▶ **RECORD EXCERPTS**

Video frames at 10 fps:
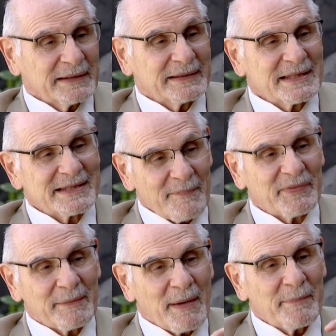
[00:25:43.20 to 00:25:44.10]
There's
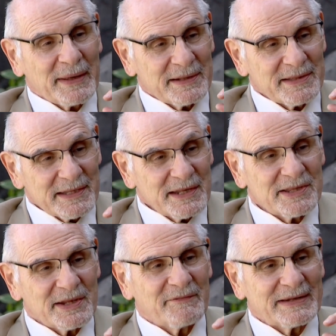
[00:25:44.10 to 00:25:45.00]
something about being a
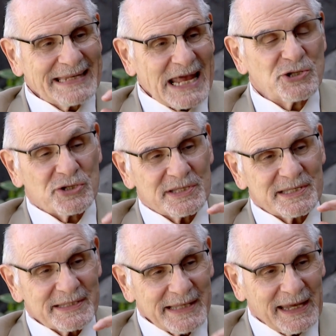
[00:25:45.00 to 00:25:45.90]
citizen of a nation
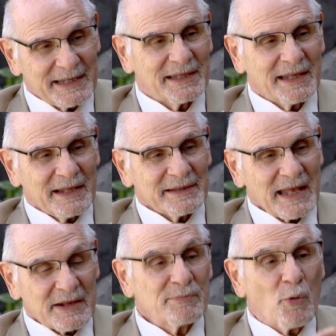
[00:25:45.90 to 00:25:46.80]
state
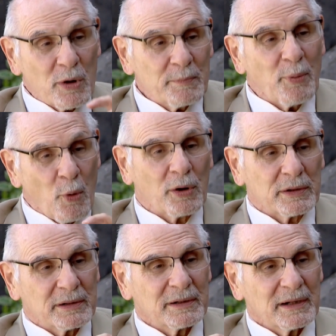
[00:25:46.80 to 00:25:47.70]
that is more
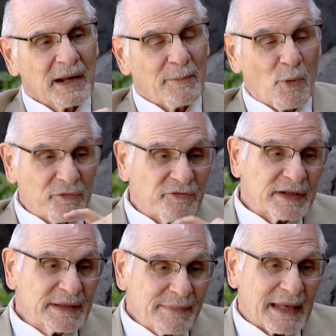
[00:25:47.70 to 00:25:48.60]
important and more
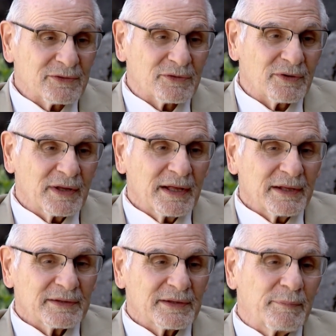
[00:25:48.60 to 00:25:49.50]
fundamental
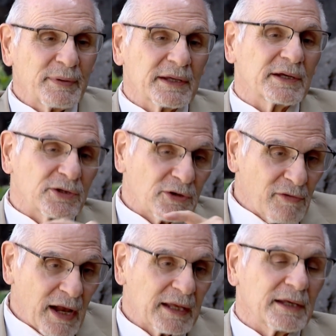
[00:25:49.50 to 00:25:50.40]
than being a
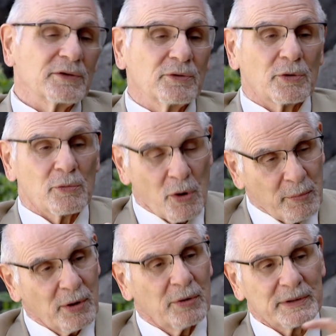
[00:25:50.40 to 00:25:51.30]
Tigrayan or
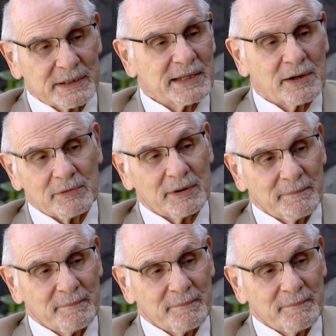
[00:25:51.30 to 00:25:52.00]
Oromo, etc.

▶ **INSTRUCTIONS FOR THE TASK**
Exact copy, no pictures: set down all the entries again as they stand.

▶ **WRITTEN RESPONSE**
Video frames at 10 fps:
[00:25:43.20 to 00:25:44.10]
There's
[00:25:44.10 to 00:25:45.00]
something about being a
[00:25:45.00 to 00:25:45.90]
citizen of a nation
[00:25:45.90 to 00:25:46.80]
state
[00:25:46.80 to 00:25:47.70]
that is more
[00:25:47.70 to 00:25:48.60]
important and more
[00:25:48.60 to 00:25:49.50]
fundamental
[00:25:49.50 to 00:25:50.40]
than being a
[00:25:50.40 to 00:25:51.30]
Tigrayan or
[00:25:51.30 to 00:25:52.00]
Oromo, etc.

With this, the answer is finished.